Sarah Silverman has described the laugh that comes with a “mouth full of blood”—the hearty laugh from the person who understands your joke not as a critique of some vile notion but as an endorsement of it. It’s the essential peril of comedy, as performers from Dave Chappelle to, most recently, Amy Schumer understand all too well. But to enroll in college and discover that for almost every aspect of your experience—right down to the stand-up comics who tell jokes in the student union—great care has been taken to expose you to only the narrowest range of approved social and political opinions: that’s the mouth full of blood right there.Oh well. I need to first fight for my own right to free speech at my own college campus! ;)
3 comments:
It's not just PC; it's also very thin skin. No one can say or do anything that might offend another human being, and human beings are mightily capable of taking offense. I am short, have been all my life. I think short jokes are funny. I have seen people react to short jokes said in my presence as if they think I will be wounded to my soul, ready to lambaste the jokester for lack of PC, lack of tolerance, lack of whatever for telling such an inappropriate joke.

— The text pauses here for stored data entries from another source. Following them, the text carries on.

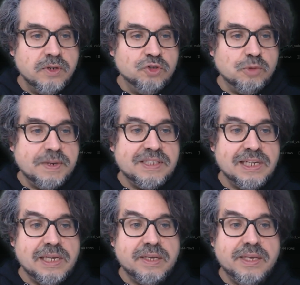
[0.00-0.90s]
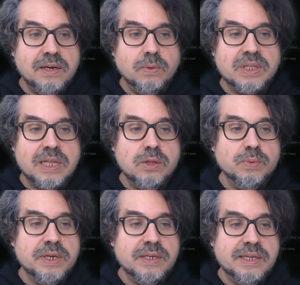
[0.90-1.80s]
So basically here what I'm
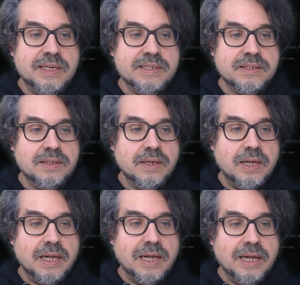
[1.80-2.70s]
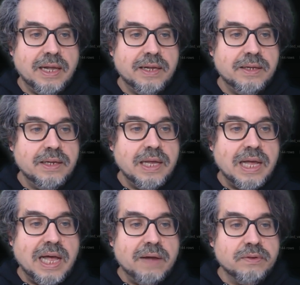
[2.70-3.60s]
doing is, out
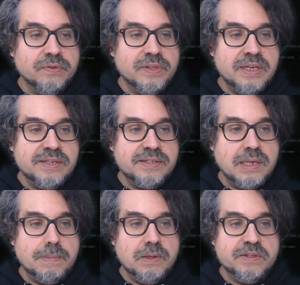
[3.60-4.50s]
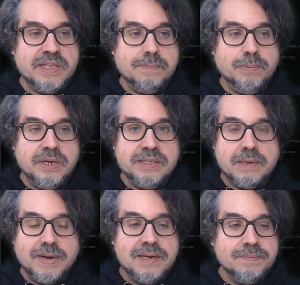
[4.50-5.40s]
of this 10-minute sample
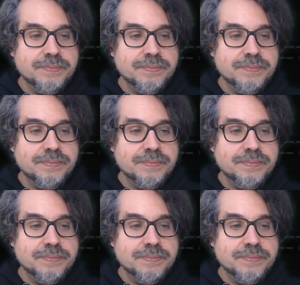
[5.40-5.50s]
interval,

Perhaps college students have lost their sense of humor, or at least humor that doesn't require heavy bleeping. It's supposedly not actually about short people, but it is funny: https://www.youtube.com/watch?v=uFmv22ghzQw
Good Lord ; this post is as American as it can get. I don't have a clue who Mario Savio is, who or what a Pell grant is, and whether I should be terrified or welcoming of a 529 plan. That there is something called a NACA is also news to me, but thankfully you have stated what the letters stand for.
The pox on PC !!
Ramesh, do you need more evidence after this post that I am an American? ;)
the student protests of the 1960s, across from the US to the UK to continental Europe, always fascinated me ... here in the US, one of the loudest and best-known student leaders for this free speech was Mario Savio. And you know how much I value the freedom to express ...
Anne, it is an interesting contradiction, right? On the one hand, the "kids" love all that bleeping talk and jokes and bodily humor, and on the other hand the very paternalistic university is intent on protecting them from comedians! Don't forget that some colleges even require "trigger warnings" in college syllabi ... it is one mad, mad, mad world!
There are jokes that are funny and there are jokes that are not funny. A joke about short people, or about a man speaking with an Indian accent, is funny depending on who says that and how that is said. There are people who tell jokes that are funny, and there are people who disguise their hate and bigotry via "jokes." As thinking adults, we know how to distinguish between these and then decided whether we want to watch those comedians or be friends with some people, right?